*Required work*: In the records below, find the line containing "[00:00:03.21 to 00:00:04.27]", then print it and every following line exactly, through the last, without pictures.

----

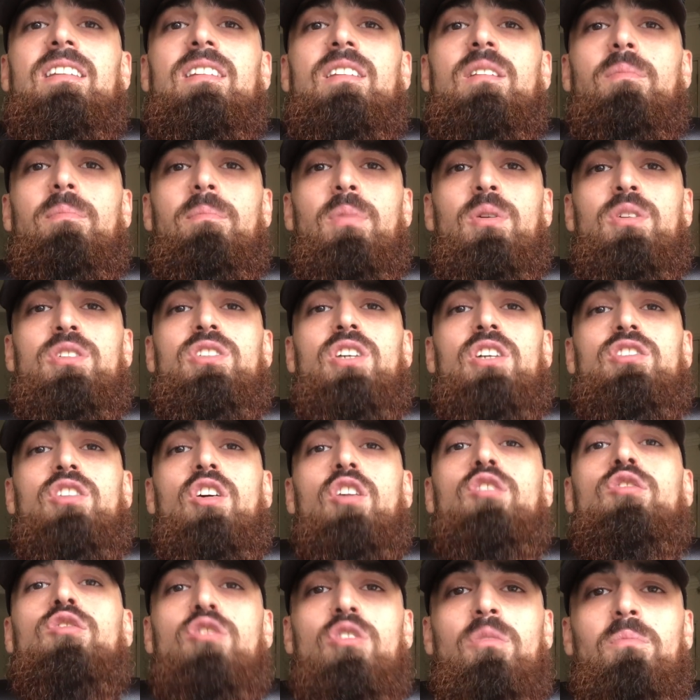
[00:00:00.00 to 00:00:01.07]
to push us
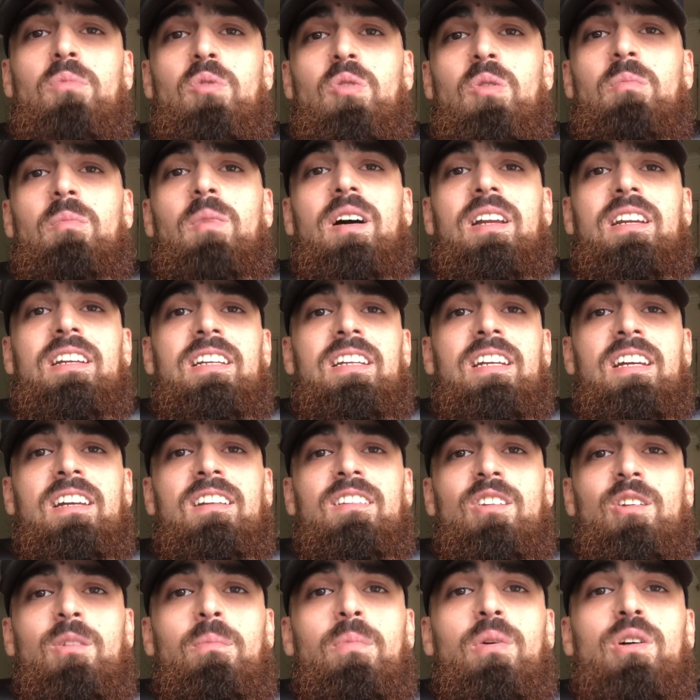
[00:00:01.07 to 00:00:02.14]
onto more money,
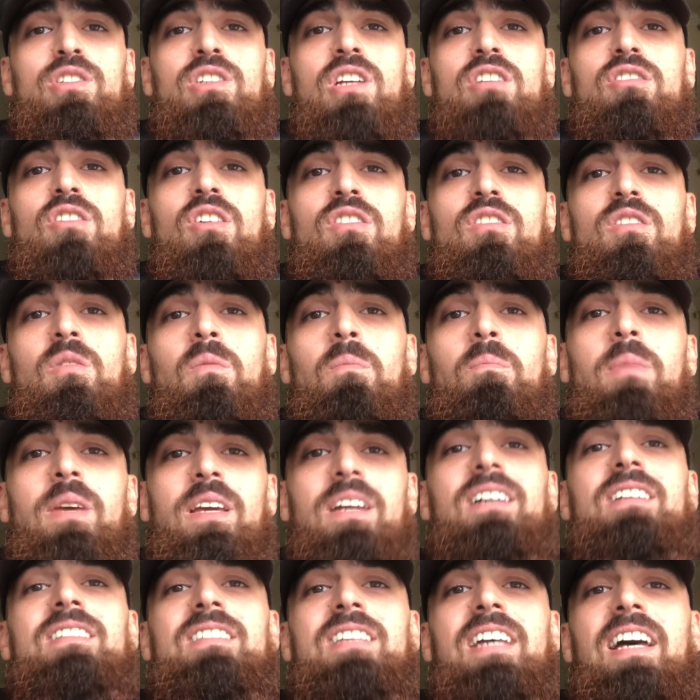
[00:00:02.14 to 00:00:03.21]
to push us onto
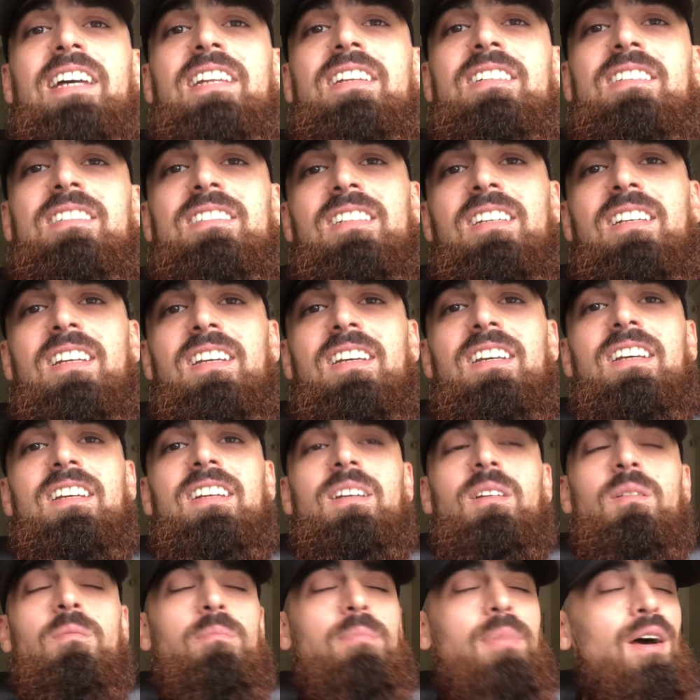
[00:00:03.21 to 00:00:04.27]
bigger signings.
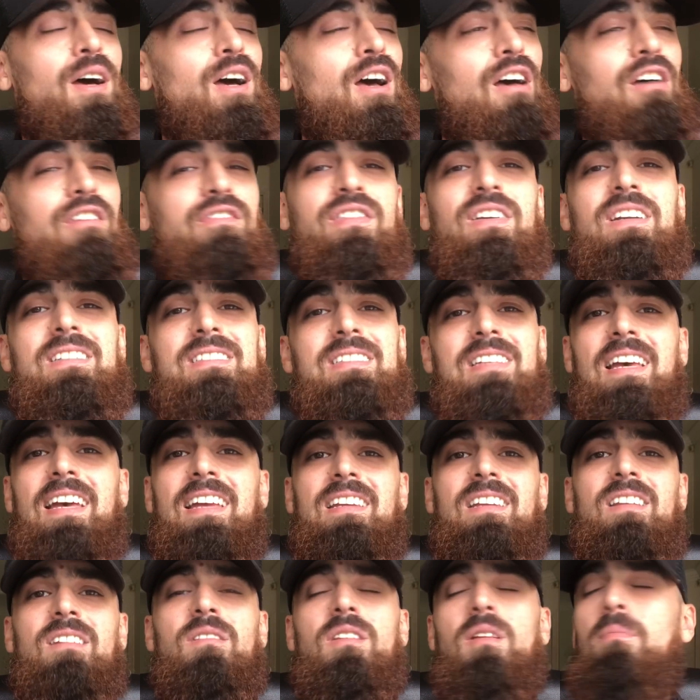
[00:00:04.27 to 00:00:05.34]
Perfect
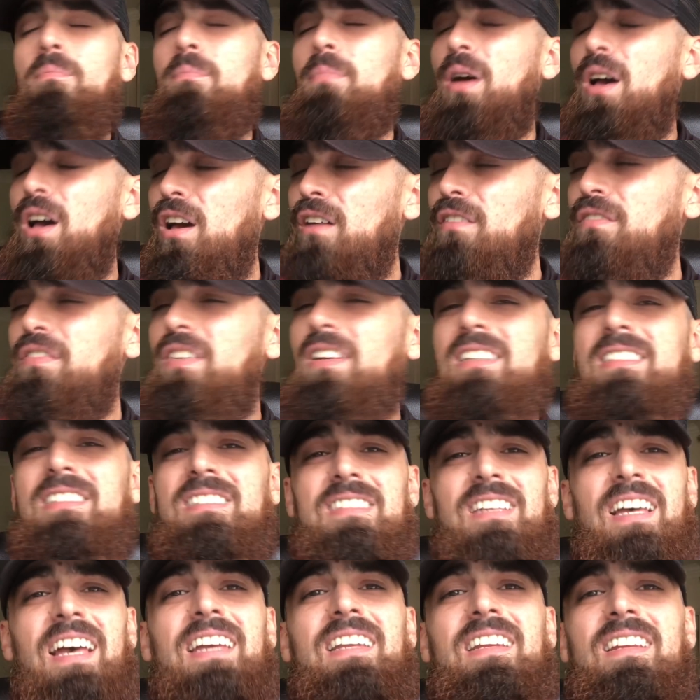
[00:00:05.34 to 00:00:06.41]
signing, the perfect
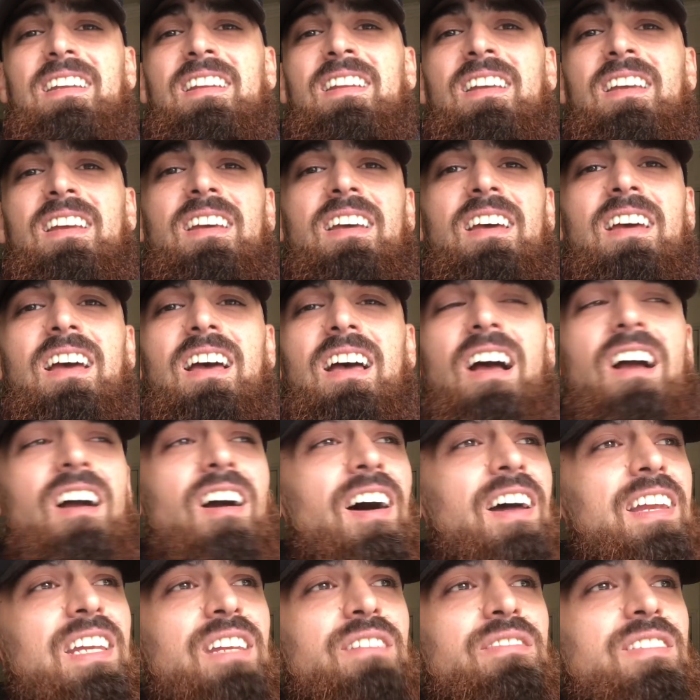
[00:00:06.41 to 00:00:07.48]
signing. I
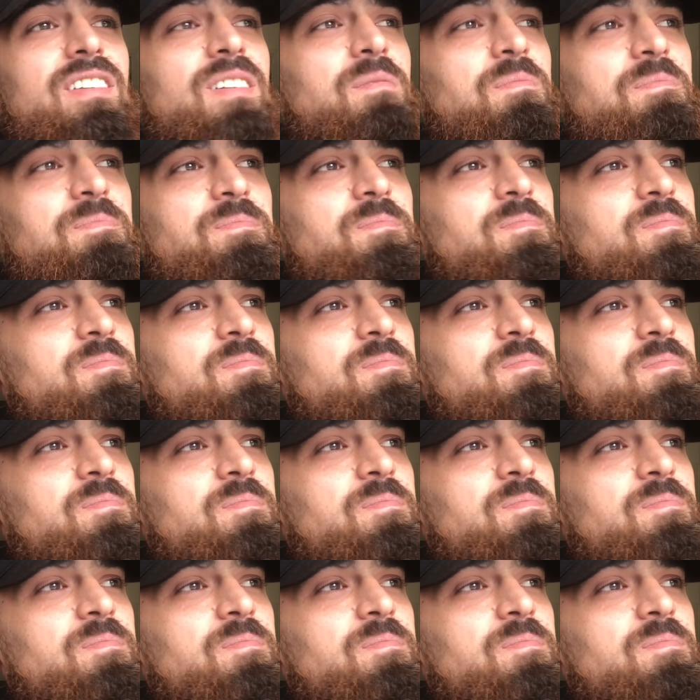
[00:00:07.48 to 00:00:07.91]
can't even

----

*Solution for this task*:
[00:00:03.21 to 00:00:04.27]
bigger signings.
[00:00:04.27 to 00:00:05.34]
Perfect
[00:00:05.34 to 00:00:06.41]
signing, the perfect
[00:00:06.41 to 00:00:07.48]
signing. I
[00:00:07.48 to 00:00:07.91]
can't even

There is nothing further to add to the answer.